LORENZETTO
(b. 1490, Firenze, d. 1541, Roma)

Biography

Lorenzo di Lotti, known as Lorenzetto, was a Tuscan sculptor in the circle of Raphael. He was active in Rome for some time, though Vasari judged his mysterious early activity as "not meriting being remembered." In 1519 he was given the important commission of the statues for the funerary chapel of Agostino Chigi in Santa Maria del Popolo. Raphael had provided the design for the statues, but Lorenzetto gave them a delicate, vibrant interpretation, with great skill and chiaroscuro softness. Lorenzetto produced the Madonna del Sasso for Raphael's tomb in the Pantheon, with the collaboration of Raffaele da Montelupo. The almost simultaneous death of Chigi and Raphael (the wealthy patron died in 1520 only four days after Raphael) heralded the decline in Lorenzetto's fortune. Clement VII gave him an important commission, the St Peter for Ponte Sant'Angelo and the pendant of Paolo Taccone's fifteenth-century St Paul.

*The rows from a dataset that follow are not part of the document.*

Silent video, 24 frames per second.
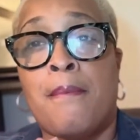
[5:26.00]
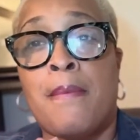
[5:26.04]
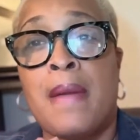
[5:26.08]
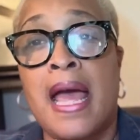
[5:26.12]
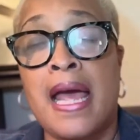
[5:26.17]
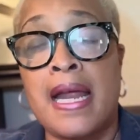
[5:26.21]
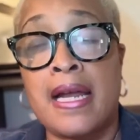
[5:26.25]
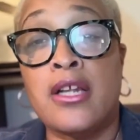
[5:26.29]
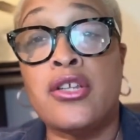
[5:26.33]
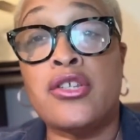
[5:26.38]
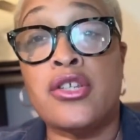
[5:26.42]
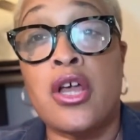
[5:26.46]

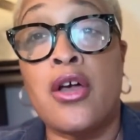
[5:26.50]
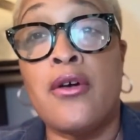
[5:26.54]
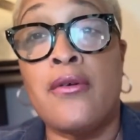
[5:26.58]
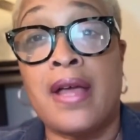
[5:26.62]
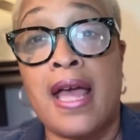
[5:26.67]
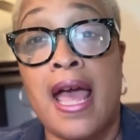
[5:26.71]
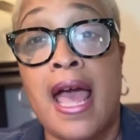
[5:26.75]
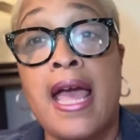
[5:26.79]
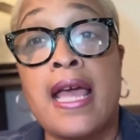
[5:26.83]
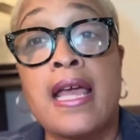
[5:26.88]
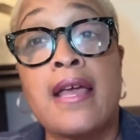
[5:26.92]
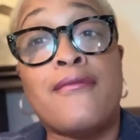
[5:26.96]
And it's
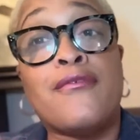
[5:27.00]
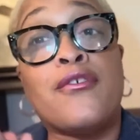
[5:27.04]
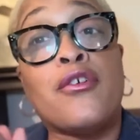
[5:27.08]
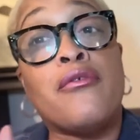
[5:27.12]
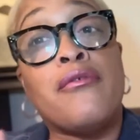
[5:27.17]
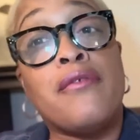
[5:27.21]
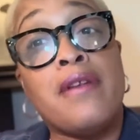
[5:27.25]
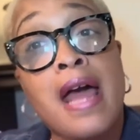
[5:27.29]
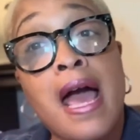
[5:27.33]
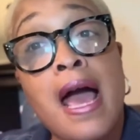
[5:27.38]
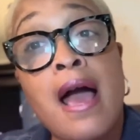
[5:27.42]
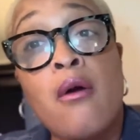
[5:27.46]
okay if you're
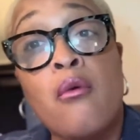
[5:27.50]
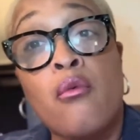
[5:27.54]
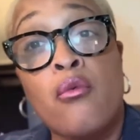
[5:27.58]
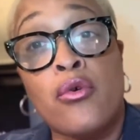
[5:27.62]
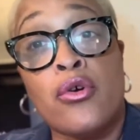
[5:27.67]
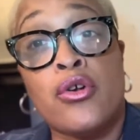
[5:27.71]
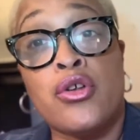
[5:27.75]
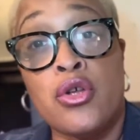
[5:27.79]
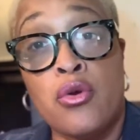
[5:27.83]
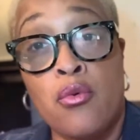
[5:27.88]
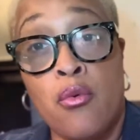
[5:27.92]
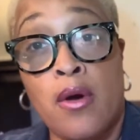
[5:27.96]
not
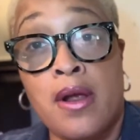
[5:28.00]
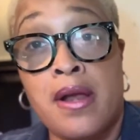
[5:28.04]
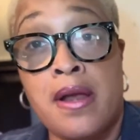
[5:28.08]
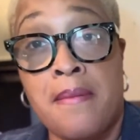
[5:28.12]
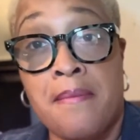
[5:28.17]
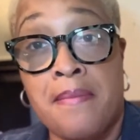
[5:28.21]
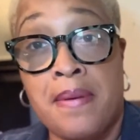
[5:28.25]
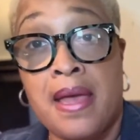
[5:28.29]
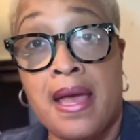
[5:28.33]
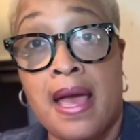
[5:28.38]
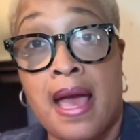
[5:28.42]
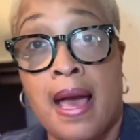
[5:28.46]
where you want to
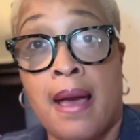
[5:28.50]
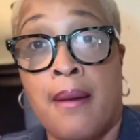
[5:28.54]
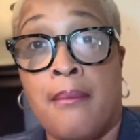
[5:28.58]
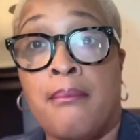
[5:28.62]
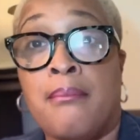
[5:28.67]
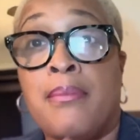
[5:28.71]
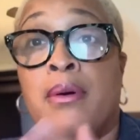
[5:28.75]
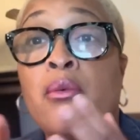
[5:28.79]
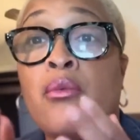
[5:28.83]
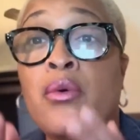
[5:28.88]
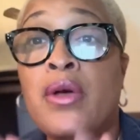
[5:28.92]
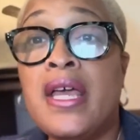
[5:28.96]
be at,
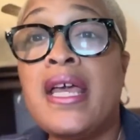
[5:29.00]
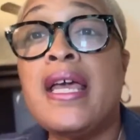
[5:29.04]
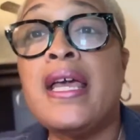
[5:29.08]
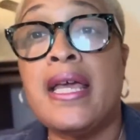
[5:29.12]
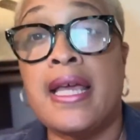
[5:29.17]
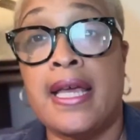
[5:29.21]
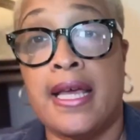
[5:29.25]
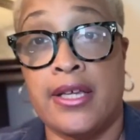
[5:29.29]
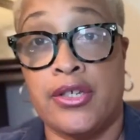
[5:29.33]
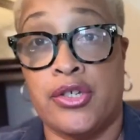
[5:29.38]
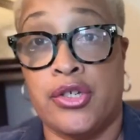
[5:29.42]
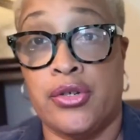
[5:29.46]
but we can
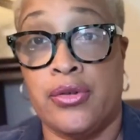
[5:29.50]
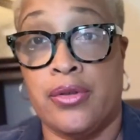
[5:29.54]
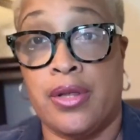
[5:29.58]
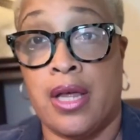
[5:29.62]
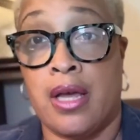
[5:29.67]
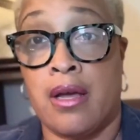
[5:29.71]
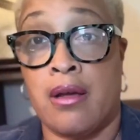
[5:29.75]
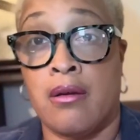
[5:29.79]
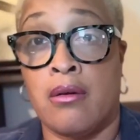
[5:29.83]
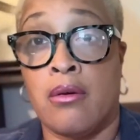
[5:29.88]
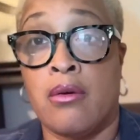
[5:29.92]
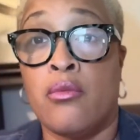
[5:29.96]
get you
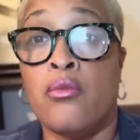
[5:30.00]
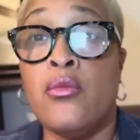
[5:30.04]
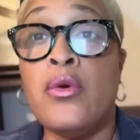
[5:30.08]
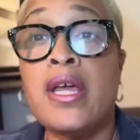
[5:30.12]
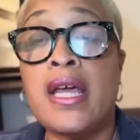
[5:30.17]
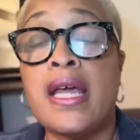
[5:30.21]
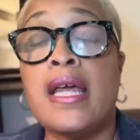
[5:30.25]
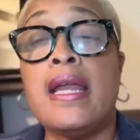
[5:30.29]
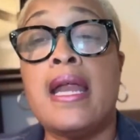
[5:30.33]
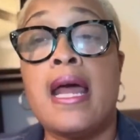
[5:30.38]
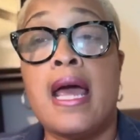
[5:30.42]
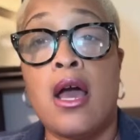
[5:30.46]
there. We
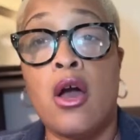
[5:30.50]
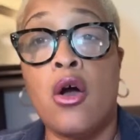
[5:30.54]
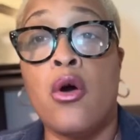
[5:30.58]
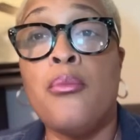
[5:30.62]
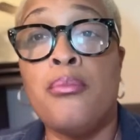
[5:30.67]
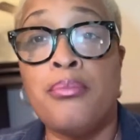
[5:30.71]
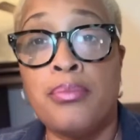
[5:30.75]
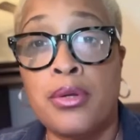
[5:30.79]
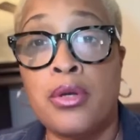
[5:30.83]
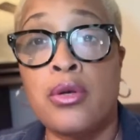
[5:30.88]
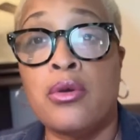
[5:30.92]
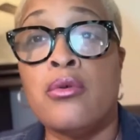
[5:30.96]
can help
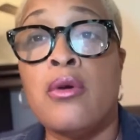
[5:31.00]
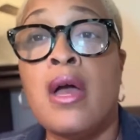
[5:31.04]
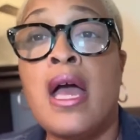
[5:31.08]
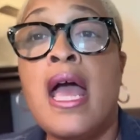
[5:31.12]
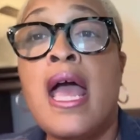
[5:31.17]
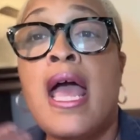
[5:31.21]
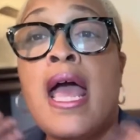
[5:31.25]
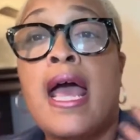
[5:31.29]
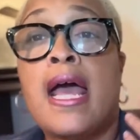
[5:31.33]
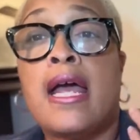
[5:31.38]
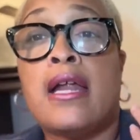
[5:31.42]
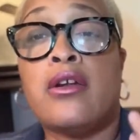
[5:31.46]
you
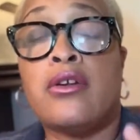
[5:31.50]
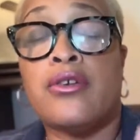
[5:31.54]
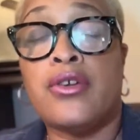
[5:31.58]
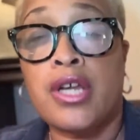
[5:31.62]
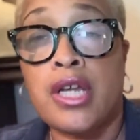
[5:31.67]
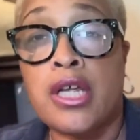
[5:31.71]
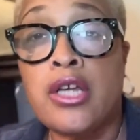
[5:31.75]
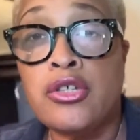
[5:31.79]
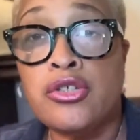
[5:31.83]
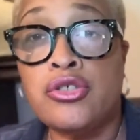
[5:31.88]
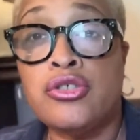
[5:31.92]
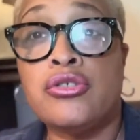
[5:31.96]
and
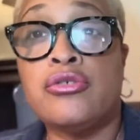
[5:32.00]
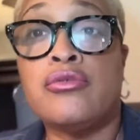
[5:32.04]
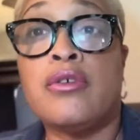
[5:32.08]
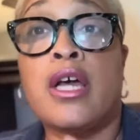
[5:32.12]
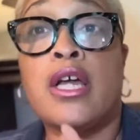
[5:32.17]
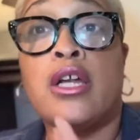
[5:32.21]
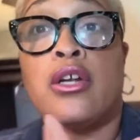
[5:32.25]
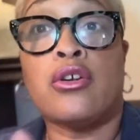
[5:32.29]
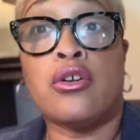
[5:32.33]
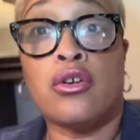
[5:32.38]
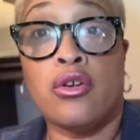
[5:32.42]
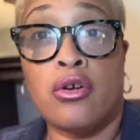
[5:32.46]
teach you and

In 1524 Lorenzetto completed the tomb of Bernardino Cappella in Santo Stefano Rotondo, but in the tombs of the Medici popes in Santa Maria sopra Minerva from 1536 he contended himself with a subordinate role, with the statuary entrusted to Baccio Bandinelli. As compensation, he did more work (with Antonio da Sangallo the Younger) as architect-surveyor for the never-ending work on St Peter's. This position allowed him to live in style in the district where all the sculptors' studios were to be found, from that of Andrea Bregno to Michelangelo.